How Alexander Disease Is Diagnosed
MRI of the brain is the primary tool for raising suspicion of Alexander disease. Radiologists look for a specific combination of findings. In Type I, the classic pattern includes widespread white matter abnormalities that are worst in the frontal lobes, a distinctive rim of abnormal signal around the fluid-filled ventricles, changes in deep brain structures like the basal ganglia and thalamus, abnormalities in the brainstem, and areas of contrast enhancement in multiple brain structures. Meeting four of these five criteria on MRI is considered sufficient for a radiological diagnosis.
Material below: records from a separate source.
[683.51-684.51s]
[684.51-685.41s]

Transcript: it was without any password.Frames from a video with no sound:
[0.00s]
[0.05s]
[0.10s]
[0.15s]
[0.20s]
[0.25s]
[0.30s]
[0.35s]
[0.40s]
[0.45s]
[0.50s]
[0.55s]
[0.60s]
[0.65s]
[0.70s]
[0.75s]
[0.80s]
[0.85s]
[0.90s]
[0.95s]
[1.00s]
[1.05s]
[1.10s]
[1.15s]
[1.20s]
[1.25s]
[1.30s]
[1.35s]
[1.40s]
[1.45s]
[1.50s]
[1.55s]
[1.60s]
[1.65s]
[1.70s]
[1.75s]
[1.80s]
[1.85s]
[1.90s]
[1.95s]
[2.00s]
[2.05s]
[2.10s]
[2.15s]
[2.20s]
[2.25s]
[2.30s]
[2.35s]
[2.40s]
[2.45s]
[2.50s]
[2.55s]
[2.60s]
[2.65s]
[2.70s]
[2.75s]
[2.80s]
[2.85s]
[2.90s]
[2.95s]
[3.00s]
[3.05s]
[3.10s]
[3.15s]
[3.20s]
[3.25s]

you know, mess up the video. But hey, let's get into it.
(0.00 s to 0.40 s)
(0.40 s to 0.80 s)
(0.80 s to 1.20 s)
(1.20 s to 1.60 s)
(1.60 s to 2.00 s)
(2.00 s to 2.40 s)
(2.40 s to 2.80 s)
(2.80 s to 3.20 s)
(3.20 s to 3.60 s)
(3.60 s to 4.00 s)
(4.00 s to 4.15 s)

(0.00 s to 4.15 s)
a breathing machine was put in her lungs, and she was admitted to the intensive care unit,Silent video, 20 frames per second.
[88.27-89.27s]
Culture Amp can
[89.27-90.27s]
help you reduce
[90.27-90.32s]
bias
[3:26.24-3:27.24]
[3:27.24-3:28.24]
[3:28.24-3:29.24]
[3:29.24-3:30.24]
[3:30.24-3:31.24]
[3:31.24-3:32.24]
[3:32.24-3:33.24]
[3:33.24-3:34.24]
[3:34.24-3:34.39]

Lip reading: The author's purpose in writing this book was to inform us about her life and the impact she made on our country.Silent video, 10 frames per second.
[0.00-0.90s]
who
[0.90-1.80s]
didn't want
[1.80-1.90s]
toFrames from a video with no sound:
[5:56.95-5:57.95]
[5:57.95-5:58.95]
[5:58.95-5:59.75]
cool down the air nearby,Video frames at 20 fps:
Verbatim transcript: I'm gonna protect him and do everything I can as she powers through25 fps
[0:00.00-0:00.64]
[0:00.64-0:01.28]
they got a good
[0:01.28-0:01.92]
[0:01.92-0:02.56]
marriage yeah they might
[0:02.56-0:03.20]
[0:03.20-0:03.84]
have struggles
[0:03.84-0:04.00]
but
Type II shows a different imaging pattern, with abnormalities concentrated in the brainstem and upper spinal cord rather than the frontal white matter. This can make the MRI less immediately recognizable as Alexander disease.
A definitive diagnosis requires genetic testing to confirm a mutation in the GFAP gene. Because the mutations are almost always de novo, testing of the parents typically comes back negative.
Treatment and Outlook
There is currently no cure for Alexander disease, and treatment focuses on managing symptoms. Seizures are treated with anti-seizure medications. Physical therapy helps maintain mobility and manage spasticity. Speech and swallowing therapy can support nutrition and communication as bulbar symptoms progress. Some patients eventually need feeding tubes or other supportive interventions.
The most promising experimental approach targets the root cause. A drug called zilganersen (also known as ION373) is being tested in a Phase 1-3 clinical trial involving approximately 73 patients. It works by reducing the production of GFAP protein in the brain, aiming to slow or stop the toxic buildup that drives the disease. The drug is delivered by injection into the spinal fluid every 12 weeks. The trial includes a 60-week blinded treatment period followed by open-label extension periods lasting several years. As of recent updates, the trial is active but no longer recruiting new participants.
Life expectancy varies considerably by type and even within types. Type I carries a median survival of 14 years, though individual trajectories differ. Type II patients have a median survival of 25 years, and some adults with slowly progressive forms live significantly longer. The wide range in outcomes reflects the diversity of mutations, the age at which symptoms begin, and how quickly the disease progresses in each person.